---- SUPPLIED RECORDS

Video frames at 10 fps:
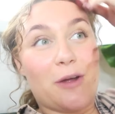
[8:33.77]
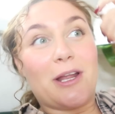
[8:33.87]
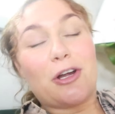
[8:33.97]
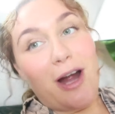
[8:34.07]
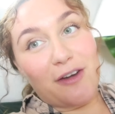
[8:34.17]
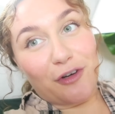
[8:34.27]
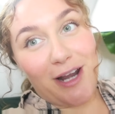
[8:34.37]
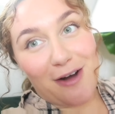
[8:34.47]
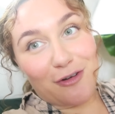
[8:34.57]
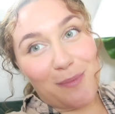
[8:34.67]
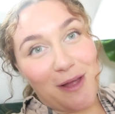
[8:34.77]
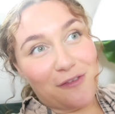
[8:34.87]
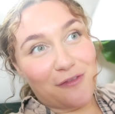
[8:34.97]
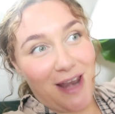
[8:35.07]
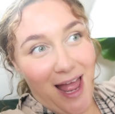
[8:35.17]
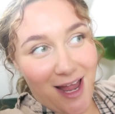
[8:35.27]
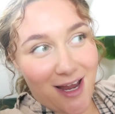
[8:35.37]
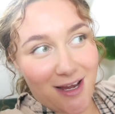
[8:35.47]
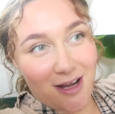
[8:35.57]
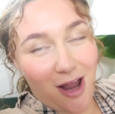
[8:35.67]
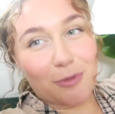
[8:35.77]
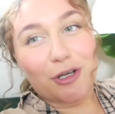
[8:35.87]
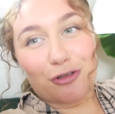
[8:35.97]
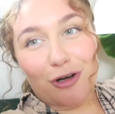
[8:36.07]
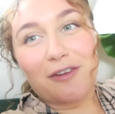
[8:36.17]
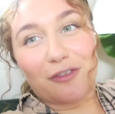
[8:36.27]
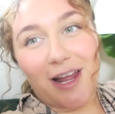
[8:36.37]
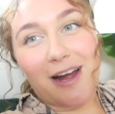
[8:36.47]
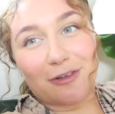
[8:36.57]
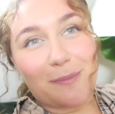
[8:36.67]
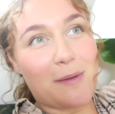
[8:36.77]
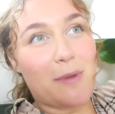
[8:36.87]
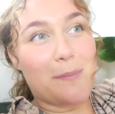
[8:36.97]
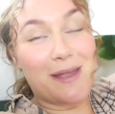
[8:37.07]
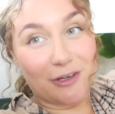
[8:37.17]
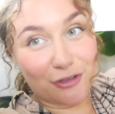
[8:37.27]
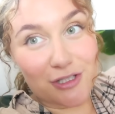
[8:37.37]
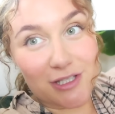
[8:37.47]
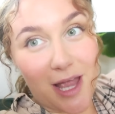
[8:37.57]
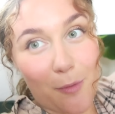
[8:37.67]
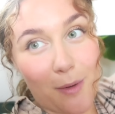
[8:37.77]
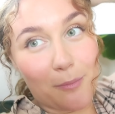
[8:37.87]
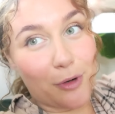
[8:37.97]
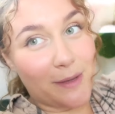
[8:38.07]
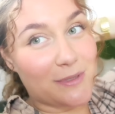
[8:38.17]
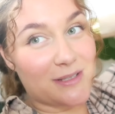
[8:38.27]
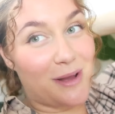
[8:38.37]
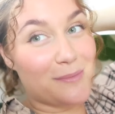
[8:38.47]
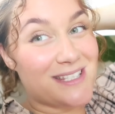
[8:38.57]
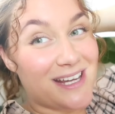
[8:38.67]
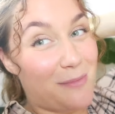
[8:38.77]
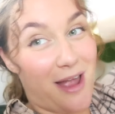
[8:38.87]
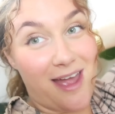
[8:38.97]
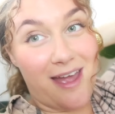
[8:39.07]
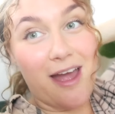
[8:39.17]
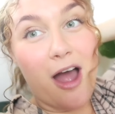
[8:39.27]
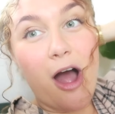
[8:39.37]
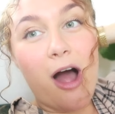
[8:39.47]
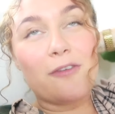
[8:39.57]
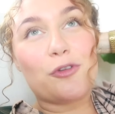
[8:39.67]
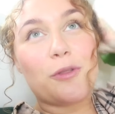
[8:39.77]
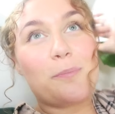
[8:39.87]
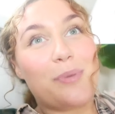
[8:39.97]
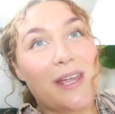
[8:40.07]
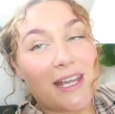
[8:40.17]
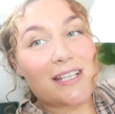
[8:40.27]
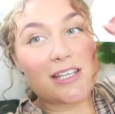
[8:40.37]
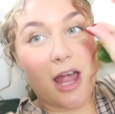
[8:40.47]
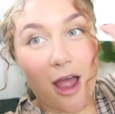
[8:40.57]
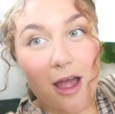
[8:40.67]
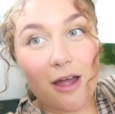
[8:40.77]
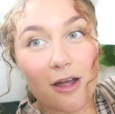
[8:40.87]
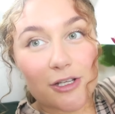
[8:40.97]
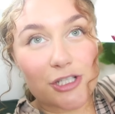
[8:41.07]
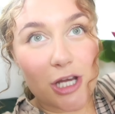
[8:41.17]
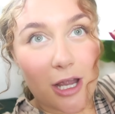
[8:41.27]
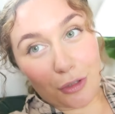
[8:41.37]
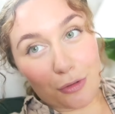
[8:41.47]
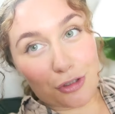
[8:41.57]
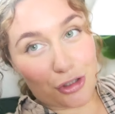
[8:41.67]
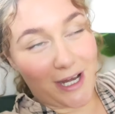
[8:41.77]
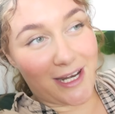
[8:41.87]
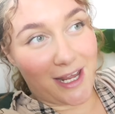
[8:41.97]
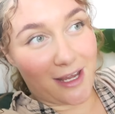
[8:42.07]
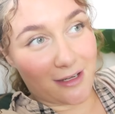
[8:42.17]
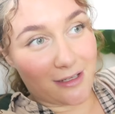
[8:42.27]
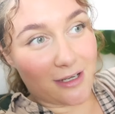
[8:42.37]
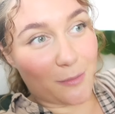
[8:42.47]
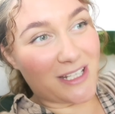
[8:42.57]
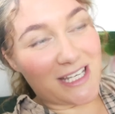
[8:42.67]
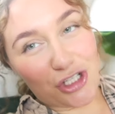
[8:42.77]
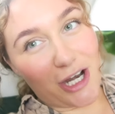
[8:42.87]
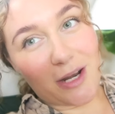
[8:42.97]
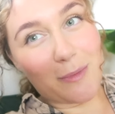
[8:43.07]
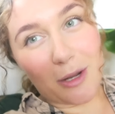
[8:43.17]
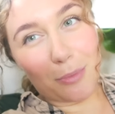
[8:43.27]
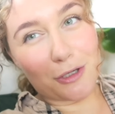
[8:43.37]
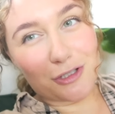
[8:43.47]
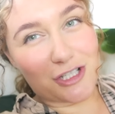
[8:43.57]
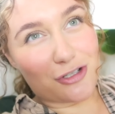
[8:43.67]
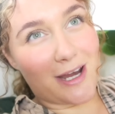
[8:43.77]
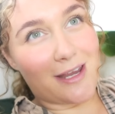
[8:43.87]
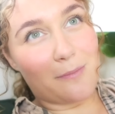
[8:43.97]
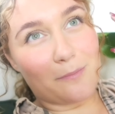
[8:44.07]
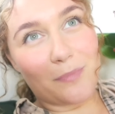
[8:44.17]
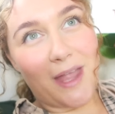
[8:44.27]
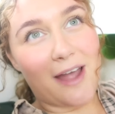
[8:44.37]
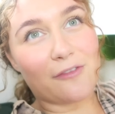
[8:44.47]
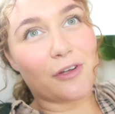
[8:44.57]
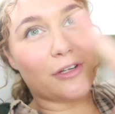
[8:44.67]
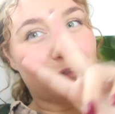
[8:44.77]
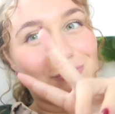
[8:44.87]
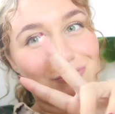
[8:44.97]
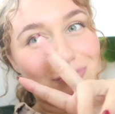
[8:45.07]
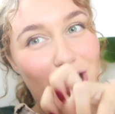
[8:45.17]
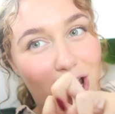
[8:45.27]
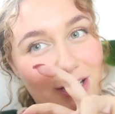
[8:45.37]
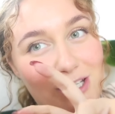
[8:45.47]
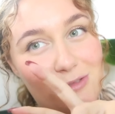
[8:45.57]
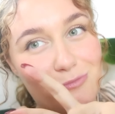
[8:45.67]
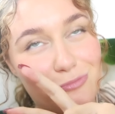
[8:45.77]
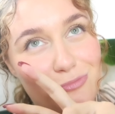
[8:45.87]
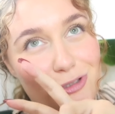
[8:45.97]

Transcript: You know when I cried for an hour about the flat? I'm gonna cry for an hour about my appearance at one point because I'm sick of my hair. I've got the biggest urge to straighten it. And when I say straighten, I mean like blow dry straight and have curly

--------

→ **DIRECTIONS FOR THIS TASK**: Every record must be transcribed faithfully, with no picture carried over.

→ **YOUR RESPONSE**:
Video frames at 10 fps:
[8:33.77]
[8:33.87]
[8:33.97]
[8:34.07]
[8:34.17]
[8:34.27]
[8:34.37]
[8:34.47]
[8:34.57]
[8:34.67]
[8:34.77]
[8:34.87]
[8:34.97]
[8:35.07]
[8:35.17]
[8:35.27]
[8:35.37]
[8:35.47]
[8:35.57]
[8:35.67]
[8:35.77]
[8:35.87]
[8:35.97]
[8:36.07]
[8:36.17]
[8:36.27]
[8:36.37]
[8:36.47]
[8:36.57]
[8:36.67]
[8:36.77]
[8:36.87]
[8:36.97]
[8:37.07]
[8:37.17]
[8:37.27]
[8:37.37]
[8:37.47]
[8:37.57]
[8:37.67]
[8:37.77]
[8:37.87]
[8:37.97]
[8:38.07]
[8:38.17]
[8:38.27]
[8:38.37]
[8:38.47]
[8:38.57]
[8:38.67]
[8:38.77]
[8:38.87]
[8:38.97]
[8:39.07]
[8:39.17]
[8:39.27]
[8:39.37]
[8:39.47]
[8:39.57]
[8:39.67]
[8:39.77]
[8:39.87]
[8:39.97]
[8:40.07]
[8:40.17]
[8:40.27]
[8:40.37]
[8:40.47]
[8:40.57]
[8:40.67]
[8:40.77]
[8:40.87]
[8:40.97]
[8:41.07]
[8:41.17]
[8:41.27]
[8:41.37]
[8:41.47]
[8:41.57]
[8:41.67]
[8:41.77]
[8:41.87]
[8:41.97]
[8:42.07]
[8:42.17]
[8:42.27]
[8:42.37]
[8:42.47]
[8:42.57]
[8:42.67]
[8:42.77]
[8:42.87]
[8:42.97]
[8:43.07]
[8:43.17]
[8:43.27]
[8:43.37]
[8:43.47]
[8:43.57]
[8:43.67]
[8:43.77]
[8:43.87]
[8:43.97]
[8:44.07]
[8:44.17]
[8:44.27]
[8:44.37]
[8:44.47]
[8:44.57]
[8:44.67]
[8:44.77]
[8:44.87]
[8:44.97]
[8:45.07]
[8:45.17]
[8:45.27]
[8:45.37]
[8:45.47]
[8:45.57]
[8:45.67]
[8:45.77]
[8:45.87]
[8:45.97]

Transcript: You know when I cried for an hour about the flat? I'm gonna cry for an hour about my appearance at one point because I'm sick of my hair. I've got the biggest urge to straighten it. And when I say straighten, I mean like blow dry straight and have curly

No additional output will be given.